Kenny Dyer

Personal information
- Date of birth: 7 September 1964 (age 61)
- Place of birth: London, England
- Height: 5 ft 10 in (1.78 m)
- Position: Midfielder

Youth career
- Arsenal
- Tottenham Hotspur
- Charlton Athletic

Senior career*
- Years: Team / Apps / (Gls)
- 1986–1987: Maidstone United
- 1987–1988: Chatham Town
- 1988–1991: Nea Salamina Famagusta
- 1991–1992: Dover Athletic
- 1992–1995: Ethnikos Akhnas / 73 / (6)
- 1995–1996: Dagenham & Redbridge / 19 / (1)
- 1996–1999: Ethnikos Akhnas / 68 / (3)
- 1999–2000: Slough Town / 25 / (1)
- 2001–2002: Hayes / 38 / (2)
- 2002–2003: Dover Athletic / 47 / (0)
- 2003–2004: Chatham Town

International career
- 2008–2010: Montserrat / 4 / (0)

Managerial career
- 2004–2005: Haringey Borough
- 2006: Montserrat U21
- 2008–2013: Montserrat

= Kenny Dyer =

Footballer (born 1964)

Kenny Dyer (born 7 September 1964) is a football player and former coach. Born in England, he earned four caps for the Montserrat national team.

==Playing career==
Dyer played youth football for Arsenal, Tottenham Hotspur and Charlton Athletic, before playing senior football with Maidstone United, Chatham Town, Dover Athletic, Dagenham & Redbridge, Slough Town and Hayes.

Dyer also played professionally in Cyprus, for clubs including Ethnikos Achna and Nea Salamis Famagusta.

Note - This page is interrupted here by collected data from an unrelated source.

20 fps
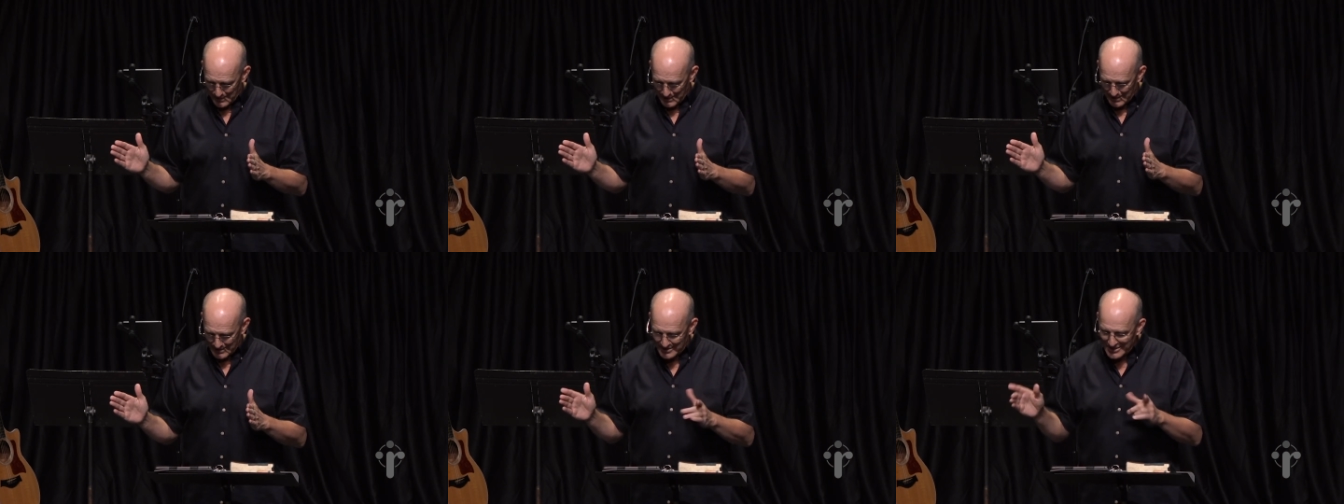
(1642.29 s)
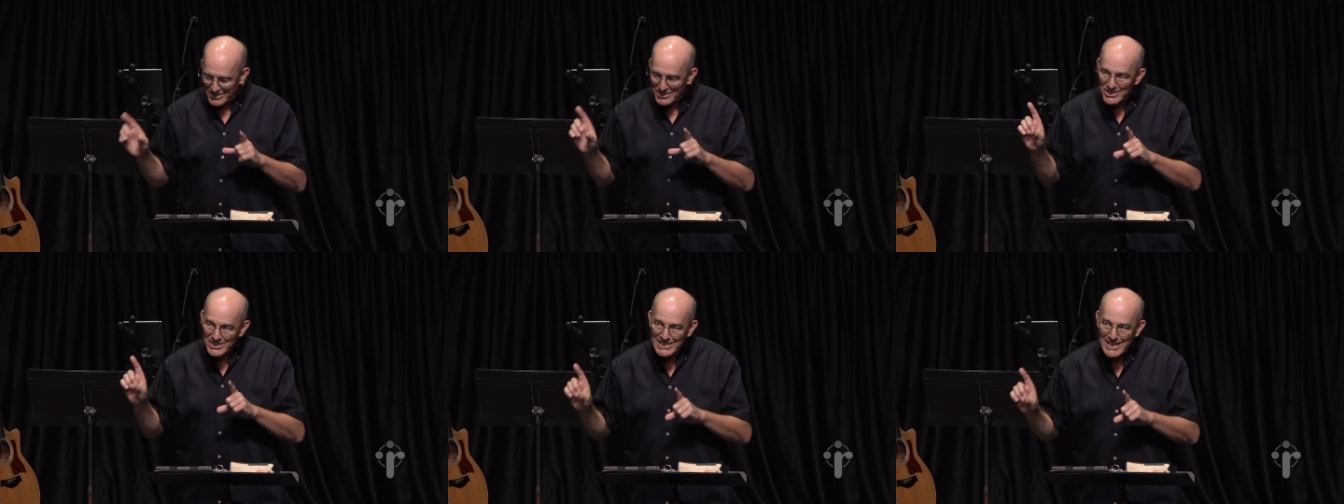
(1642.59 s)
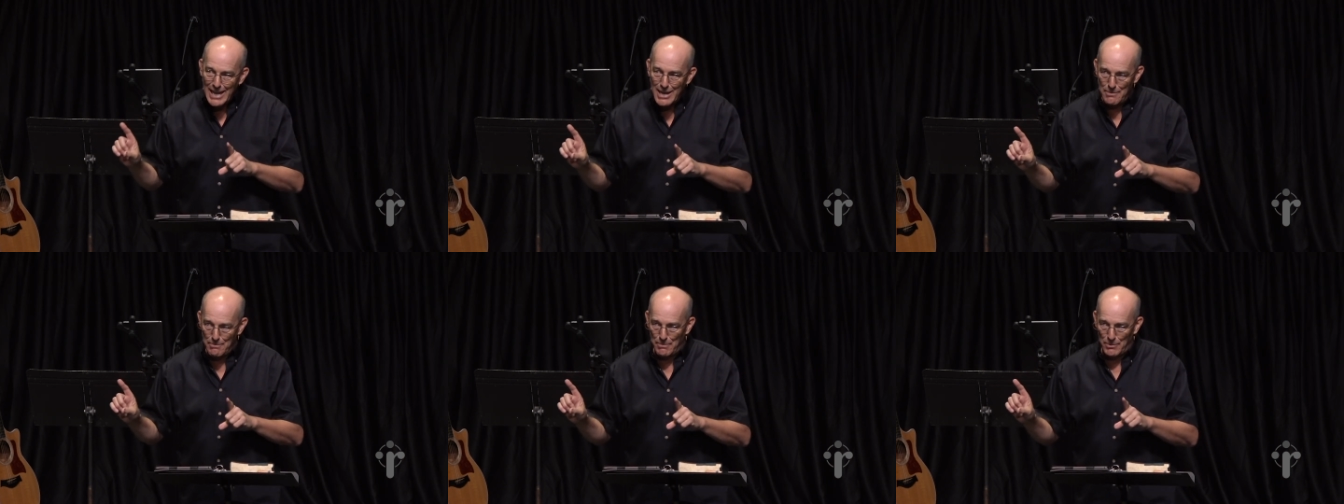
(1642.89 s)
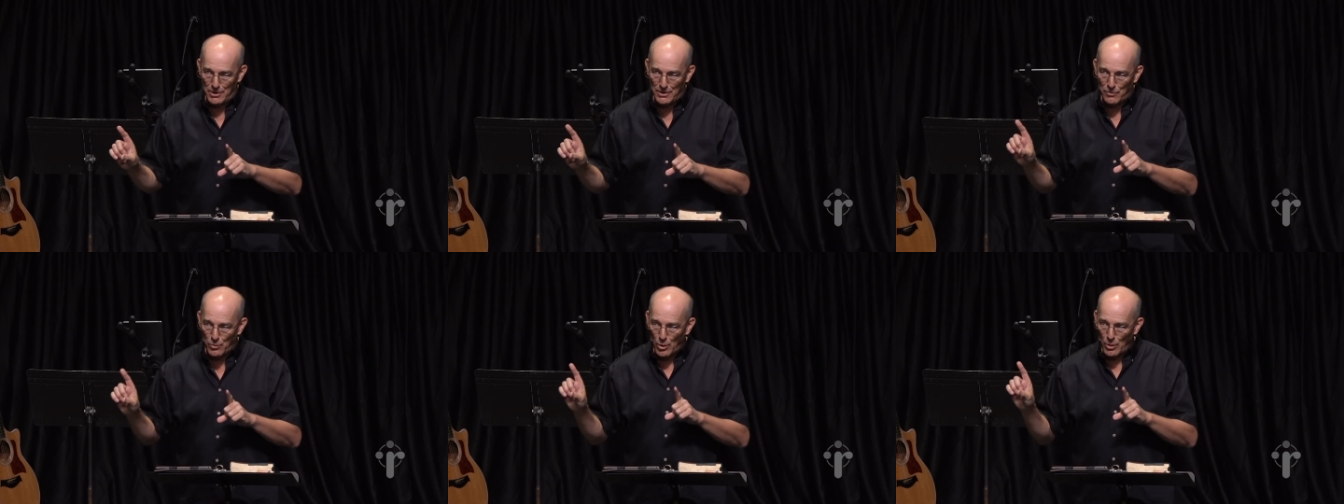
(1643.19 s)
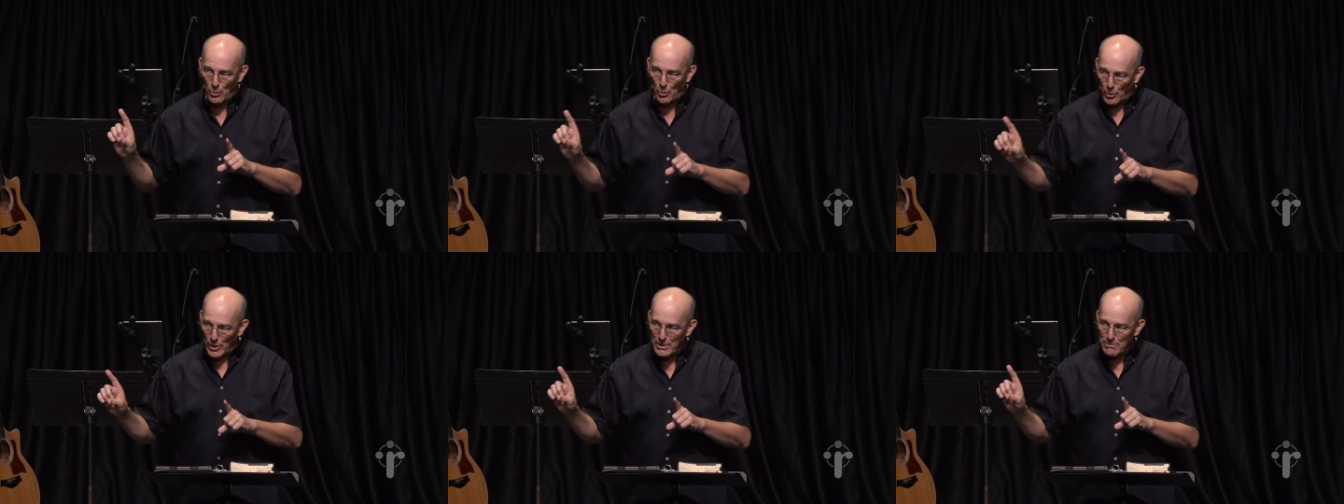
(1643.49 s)
It's a statement of
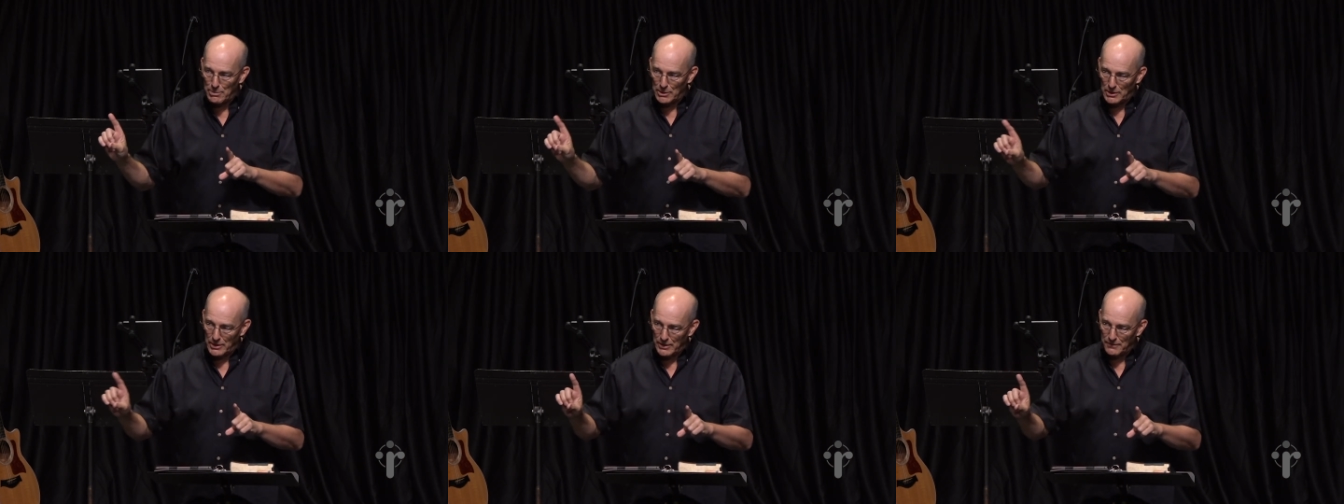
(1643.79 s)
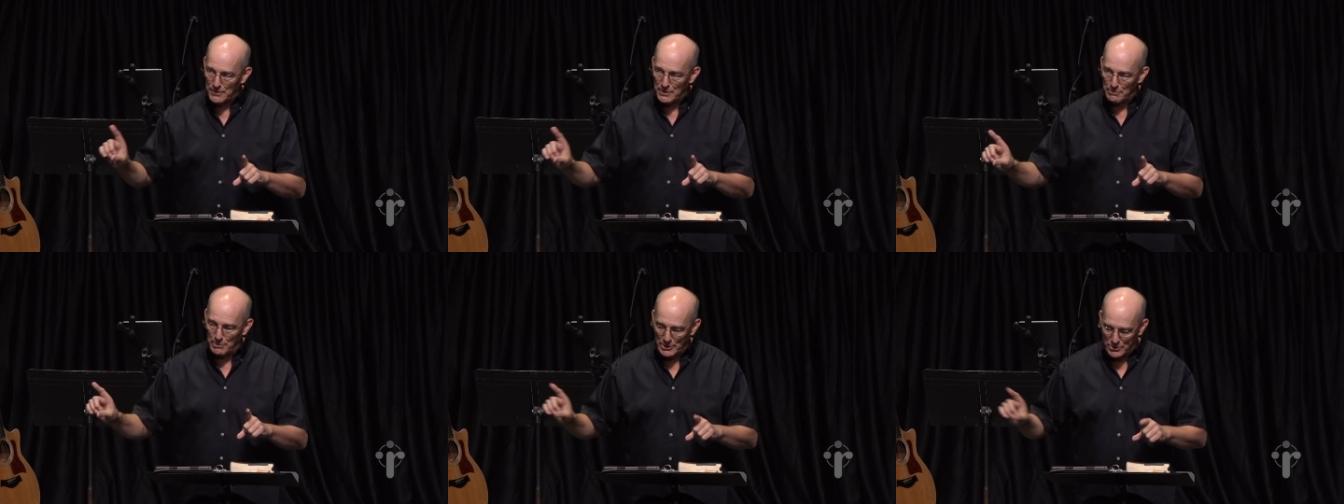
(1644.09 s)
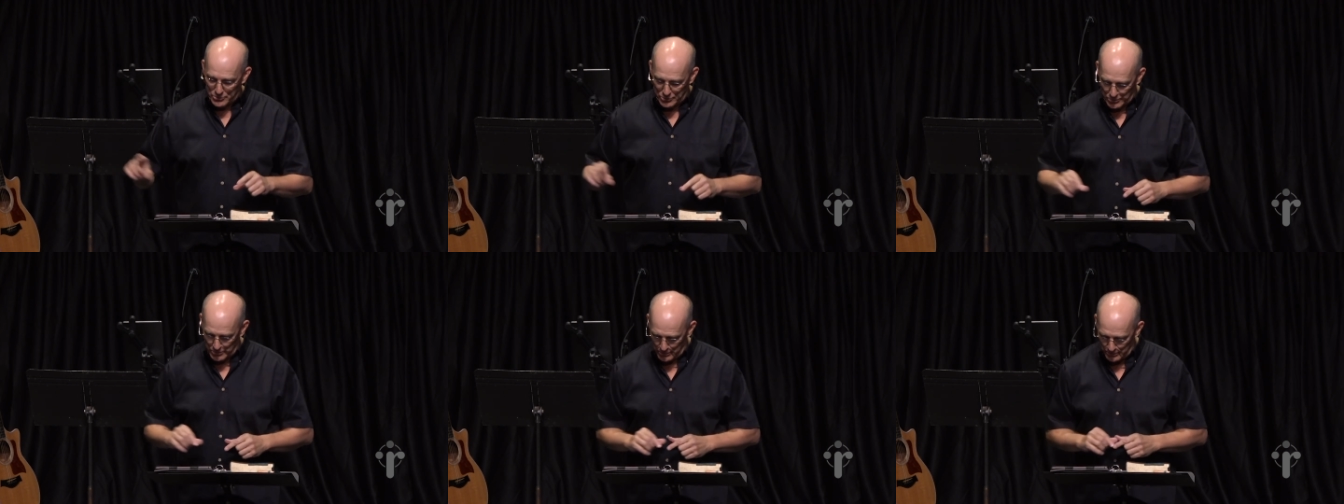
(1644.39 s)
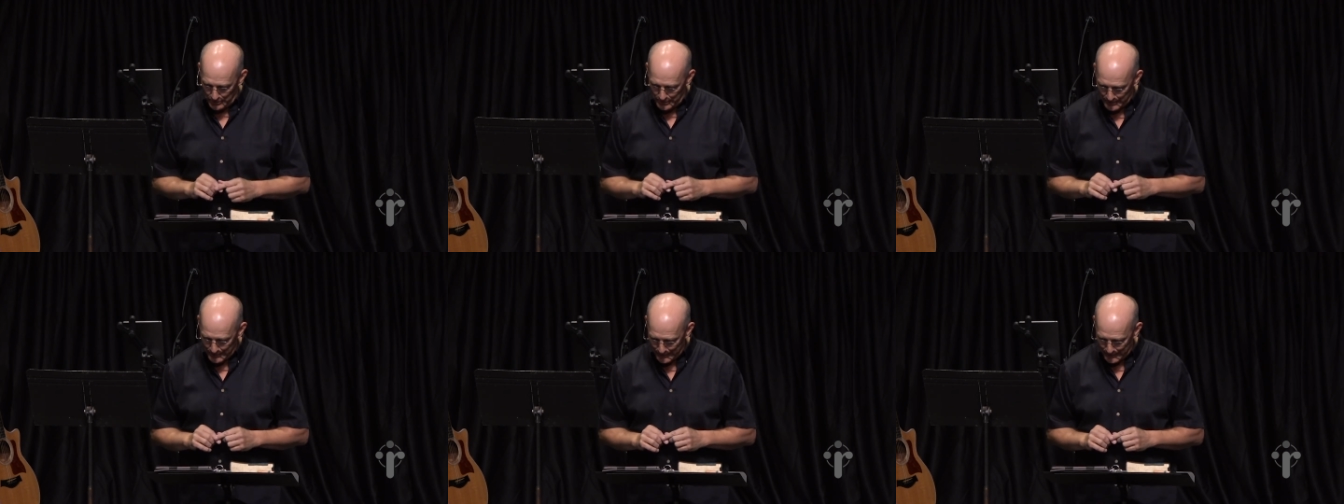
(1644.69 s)
what we believe to be true.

Dyer has represented the Montserrat national team at international level, including three games at the 2010 Caribbean Championship at the age of 46.

==Coaching career==
Dyer managed English non-league side Haringey Borough between 2004 and 2005. Dyer coached the Montserrat national team in 2008.
He resigned in 2013 expressing disappointment with the game's administration.
Dyer also coached the Montserrat under-21 side in 2006.